While Twitter's outrage at the idea of stanning a serial killer may currently outpace the number of genuine posts, Bundy still has his strident defenders. Between the murderer's charisma and manipulative charm, both of which are unflinchingly demonstrated in The Ted Bundy Tapes, along with Zac Efron portraying him with Hollywood appeal, the lives Bundy ended become a non-issue since he was "hot af."

And because the distinction between fantasy and reality is meaningless, seeing Bundy on screen doesn't just romanticize the killer as a cliche "bad boy"; he's practically a super villain. A faction of Marvel's Venom fans feels offended at unfair comparisons between Bundy and their favorite fictional character—because obviously Venom is way cooler.

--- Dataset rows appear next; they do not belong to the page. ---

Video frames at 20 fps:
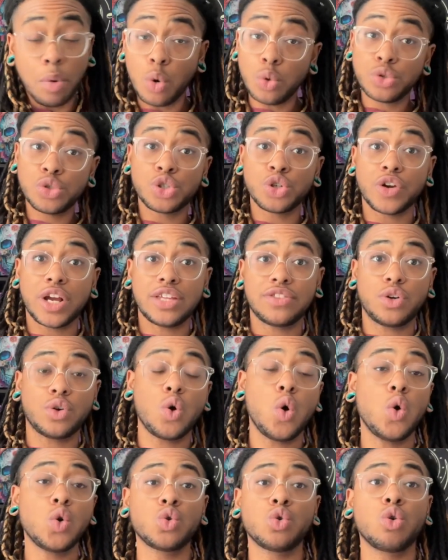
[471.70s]
bolstering the
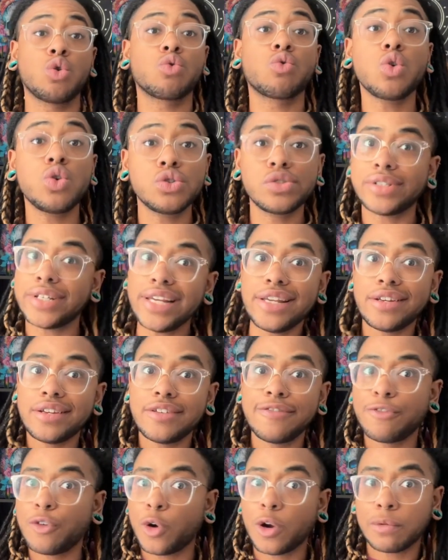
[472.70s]
cultural roles
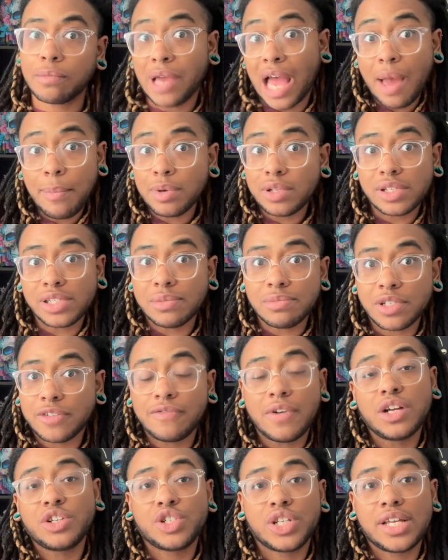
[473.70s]
needed for capitalism
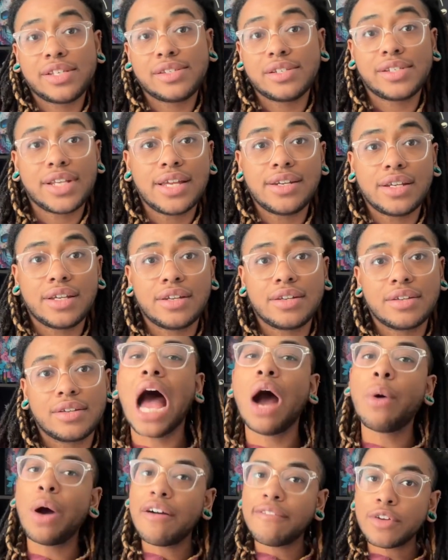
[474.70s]
to function as intended.
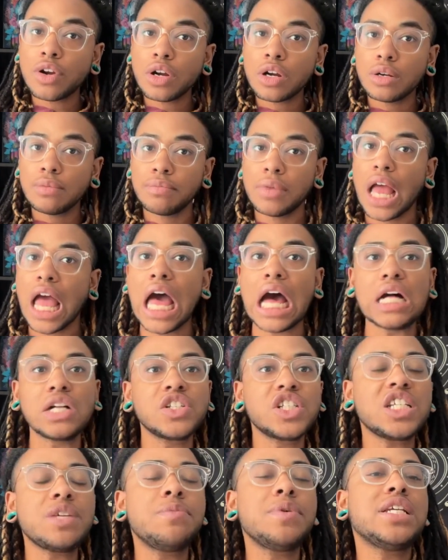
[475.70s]
However,
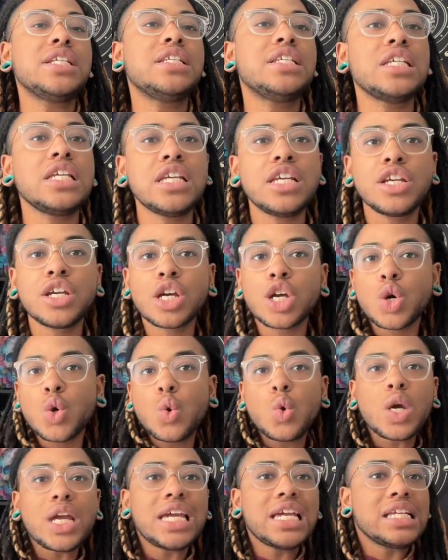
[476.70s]
LGBT
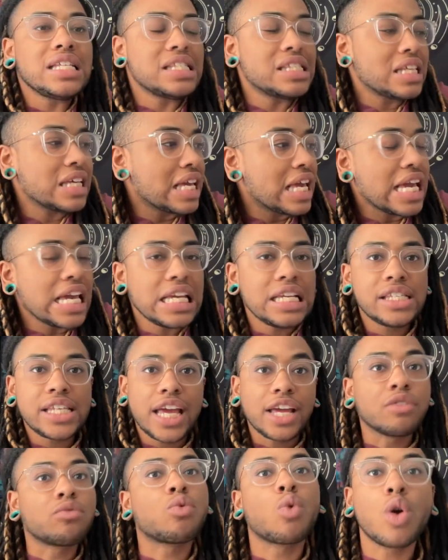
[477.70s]
queens, kings,
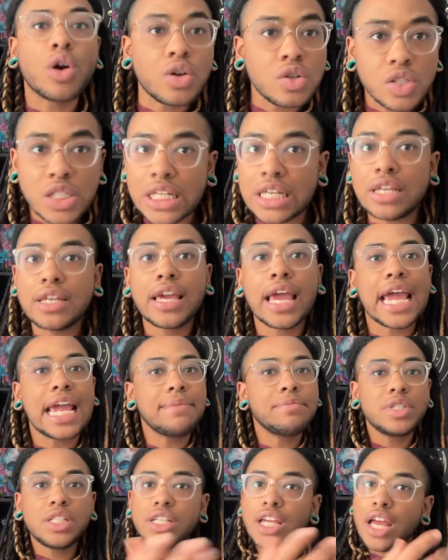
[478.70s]
and royalty cameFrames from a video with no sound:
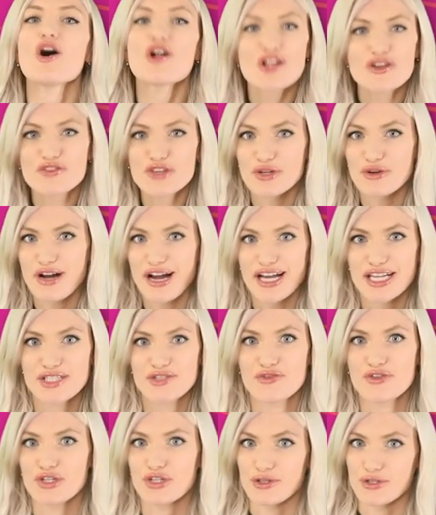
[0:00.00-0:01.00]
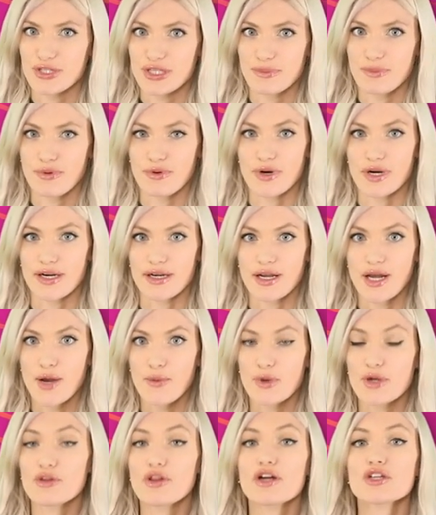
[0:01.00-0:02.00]
all of you guys for your support.
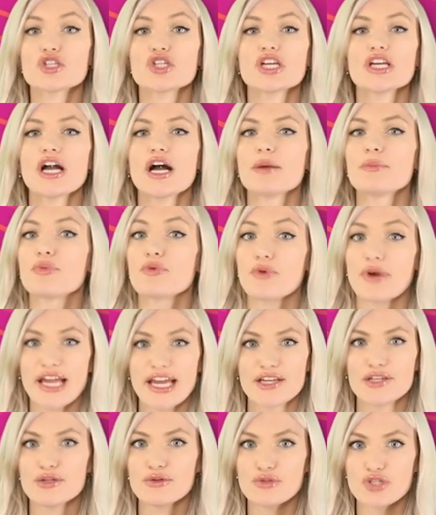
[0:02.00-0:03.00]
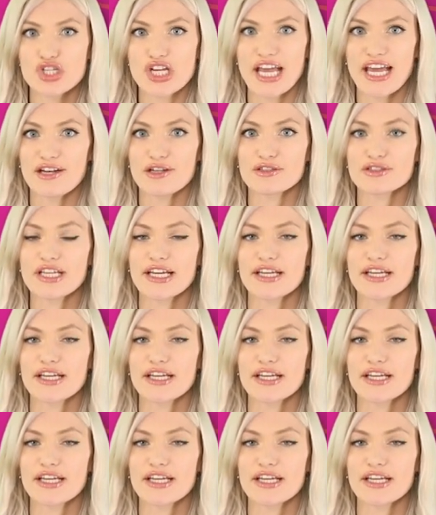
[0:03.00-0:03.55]
We're launching a brand new channel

Even if Bundy isn't your favorite comic book villain, he's still a great prime time antagonist. One user blindly equated the killer with American Horror Story's token criminal character, Tate Langdon: "People act 'disgusted' with Ted bundy but say nothing when ppl stan characters like Tate Langdon lmao it's all the same basic ass white hoes who think tattoo chokers, black nail polish, and ouija boards are a personality type lmao."

One lost soul even posted this reply to Netflix's message: "I mean technically he's not convicted so..." Judging by Bundy's three life sentences and execution 30 years ago in Florida's electric chair, this commenter doesn't read titles of documentaries.

And yet, even with Netflix urging viewers to look to the "THOUSANDS of hot men on the service" other than Bundy, who's the second most popular heartthrob on their site? It's Penn Badgley's character Joe, the friendly neighborhood stalker from You. Like Netflix, Badgley recently expressed alarm at the number of people romanticizing an individual who's clearly criminally disturbed. He reposted the tweet, "The amount of people romanticizing [Joe] in You scares me," and commented, "Ditto."

Anyway, fuck, marry, kill: Venom, Joe, and Ted Bundy?